You can usually spot both of these types by going to the About page of the blog, shop, or website under question. Purportedly, the About page is the second most visited page on a person’s website after the front page, which really says a lot about its importance. If someone mentions being a witch for a few years, or doesn’t give a number of years they’ve practiced, I would take their advice with a grain of salt. If someone doesn’t mention that they are a witch at all, I would assume that they aren’t a witch. Ideally, a person would outline their path and experience, since they’re asking you to give them money or take their magickal advice.
Knowledge is Power, But Also Money
Related to the witch supplies above, some people are out to make a quick buck off witches, and not just through ‘aesthetic’, but through teaching. I’ve found the number of people who propose to teach witchcraft online, but who don’t tell you about their credentials at all, to be alarming. Maybe this is because I’m a licensed teacher in real life, but if a person cannot provide any credentials I would hesitate to give them money. That’s part of the reason why knowing someone’s path is so important; if it’s vastly different than your own, you may not want to spend money on their course. Also, if someone never posts anything on their site, but spams links to ‘buy my witchcraft class/pdf’, I would be wary.

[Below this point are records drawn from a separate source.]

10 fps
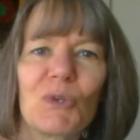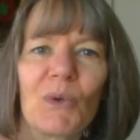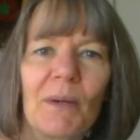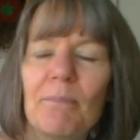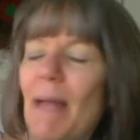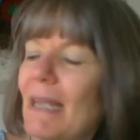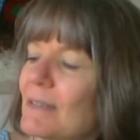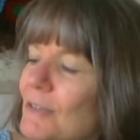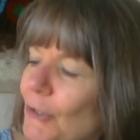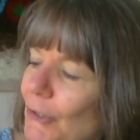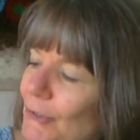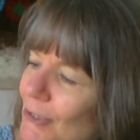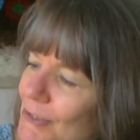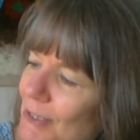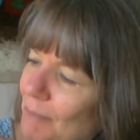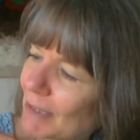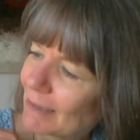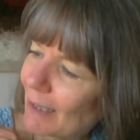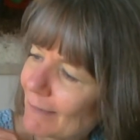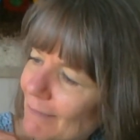or a bed skirt or something
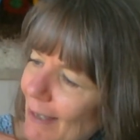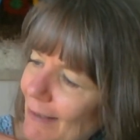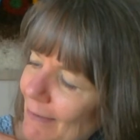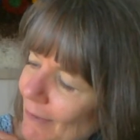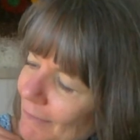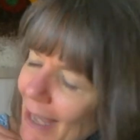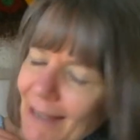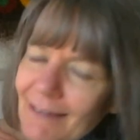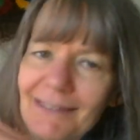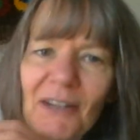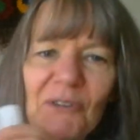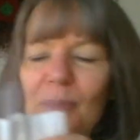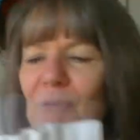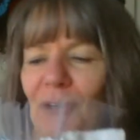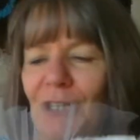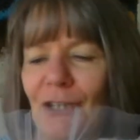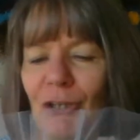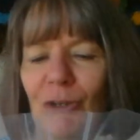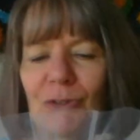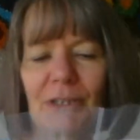like that. I thought that would be really
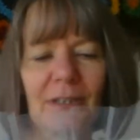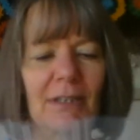cute.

Knowing how people write and teach is really important, and some of the better sites will have a free sample class available in some form. The person may know nothing about witchcraft, nothing about teaching, or may be stealing someone else’s work. Review someone’s blog posts or take a sample class before clicking ‘buy it now’ on their How to Witch class and you’ll have a lot less buyer’s remorse. I have had this experience, and there’s little more disappointing than buying an e-course only to receive a bunch of emails where the ‘teacher’ just talks about themselves.
Small Posts, Small Ideas
One of the best pagan blogs I read is by a shockingly long-winded Druid. Her posts can be dry, her tone academic (she’s a college professor), but damn does that lady know her stuff, and she’s putting it all out there for free. On the other hand there are plenty of blogs that go something like “Correspondences for Roses: Love, the color red, um … February,” in other words they give you information that literally anyone could figure out on their own. My “best blog” example is an extreme: someone who publishes verbose posts once a fortnight. The other extreme is someone pumping out posts constantly, none of which measure over 300 words. Often, they will not have sources listed, even though they present specific information that should probably be sourced, and they will try to get you to sign up for a newsletter, follow them on social media, or buy a class. This indicates, to me, that they are going for click-baity titles and content, rather than trying to provide something of quality to a community.
In conclusion, if someone is trying to sell you witchcraft, but isn’t actually a witch themselves, it’s probably a good idea to be cautious. Plenty of non-witches can make great witchy stuff, but I am highly skeptical of muggles trying to sell magickal tools or knowledge. In the end, it’s best to trust your intuition and decide who you want to support. The other end of this is learning how to be a critical consumer within the magick community, for which I highly recommend this blog post since my own hasn’t been written yet.